This is the first time in history that a Nobel Prize winner has agreed to become a spokesperson for a product prescribed to treat erectile dysfunction.

In a statement released through his publicist, Solzhenitsyn said he was looking forward to lending “his name, his legacy, his imposing moral, physical and literary stature, indeed his very soul, to helping the millions of men around the world who struggle to achieve an erection.”

Solzhenitsyn hasn’t done commercials on American television since he replaced Joe Dimaggio as a spokesman for “Mr. Coffee” during the mid-eighties. Since then, he has appeared in local Russian dinner theater, and managed a bed and breakfast in a suburb of St. Petersburg that attempts to recreate the Siberian Labor Camp experience for Western tourists.

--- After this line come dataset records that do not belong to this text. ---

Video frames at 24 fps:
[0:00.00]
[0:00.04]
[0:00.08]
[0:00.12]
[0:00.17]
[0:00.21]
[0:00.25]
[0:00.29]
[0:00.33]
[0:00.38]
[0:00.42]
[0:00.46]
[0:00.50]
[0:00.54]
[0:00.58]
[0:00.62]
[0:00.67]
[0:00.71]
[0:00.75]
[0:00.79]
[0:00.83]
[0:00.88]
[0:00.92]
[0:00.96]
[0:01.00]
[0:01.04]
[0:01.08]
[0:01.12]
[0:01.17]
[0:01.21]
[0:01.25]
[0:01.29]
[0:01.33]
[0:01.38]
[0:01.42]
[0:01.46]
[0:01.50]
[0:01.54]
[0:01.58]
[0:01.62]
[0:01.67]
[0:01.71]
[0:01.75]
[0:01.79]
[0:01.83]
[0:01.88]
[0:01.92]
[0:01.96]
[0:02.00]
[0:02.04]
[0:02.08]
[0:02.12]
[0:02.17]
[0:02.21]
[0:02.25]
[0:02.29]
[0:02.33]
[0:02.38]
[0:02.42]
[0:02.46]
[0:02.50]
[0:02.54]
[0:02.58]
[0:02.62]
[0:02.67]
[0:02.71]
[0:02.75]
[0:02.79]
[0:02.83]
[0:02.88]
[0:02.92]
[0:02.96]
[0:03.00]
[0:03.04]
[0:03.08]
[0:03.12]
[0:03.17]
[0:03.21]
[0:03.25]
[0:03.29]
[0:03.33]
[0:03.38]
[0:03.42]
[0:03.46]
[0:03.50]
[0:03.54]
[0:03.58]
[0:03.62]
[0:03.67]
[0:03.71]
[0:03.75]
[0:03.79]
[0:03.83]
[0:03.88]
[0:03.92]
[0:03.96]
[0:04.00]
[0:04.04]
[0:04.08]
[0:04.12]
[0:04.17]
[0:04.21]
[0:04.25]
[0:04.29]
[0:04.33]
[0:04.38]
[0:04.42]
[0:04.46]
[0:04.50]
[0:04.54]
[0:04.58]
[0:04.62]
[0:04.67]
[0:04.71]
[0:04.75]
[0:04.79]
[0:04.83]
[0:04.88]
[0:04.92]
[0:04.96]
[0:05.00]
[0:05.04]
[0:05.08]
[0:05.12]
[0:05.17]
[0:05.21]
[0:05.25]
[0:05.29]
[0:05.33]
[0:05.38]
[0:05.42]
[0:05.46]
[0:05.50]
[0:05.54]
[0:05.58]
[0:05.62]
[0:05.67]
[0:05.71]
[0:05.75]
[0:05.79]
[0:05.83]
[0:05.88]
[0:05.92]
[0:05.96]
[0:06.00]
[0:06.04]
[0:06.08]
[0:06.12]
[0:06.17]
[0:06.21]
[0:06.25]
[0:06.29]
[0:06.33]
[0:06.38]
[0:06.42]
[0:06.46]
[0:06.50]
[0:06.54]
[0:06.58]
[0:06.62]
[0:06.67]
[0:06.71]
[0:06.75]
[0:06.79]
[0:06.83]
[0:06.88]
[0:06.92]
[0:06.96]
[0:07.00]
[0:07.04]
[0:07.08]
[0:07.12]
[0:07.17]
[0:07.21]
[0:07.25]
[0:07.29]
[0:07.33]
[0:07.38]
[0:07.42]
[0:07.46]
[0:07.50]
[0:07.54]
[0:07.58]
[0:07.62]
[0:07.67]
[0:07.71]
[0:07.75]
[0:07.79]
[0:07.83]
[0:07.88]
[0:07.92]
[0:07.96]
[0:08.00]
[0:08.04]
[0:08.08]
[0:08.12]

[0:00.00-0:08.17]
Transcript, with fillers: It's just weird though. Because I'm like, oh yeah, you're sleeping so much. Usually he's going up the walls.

Pfizer Chairmen George Van Epps said he was elated that Solzhenitsyn had agreed to the deal. “Alexander Solzhenitsyn has spent the better part of his life attempting to elevate the impotent, and through his literary works and in his public statements he has never ceased to confront the flaccid organs of Soviet power. It is indeed an honor for all of us here at Pfizer to be able to work with him.” Terms of the deal were not disclosed. The first ad featuring Solzhenitsyn is scheduled to appear during the 2007 Super Bowl.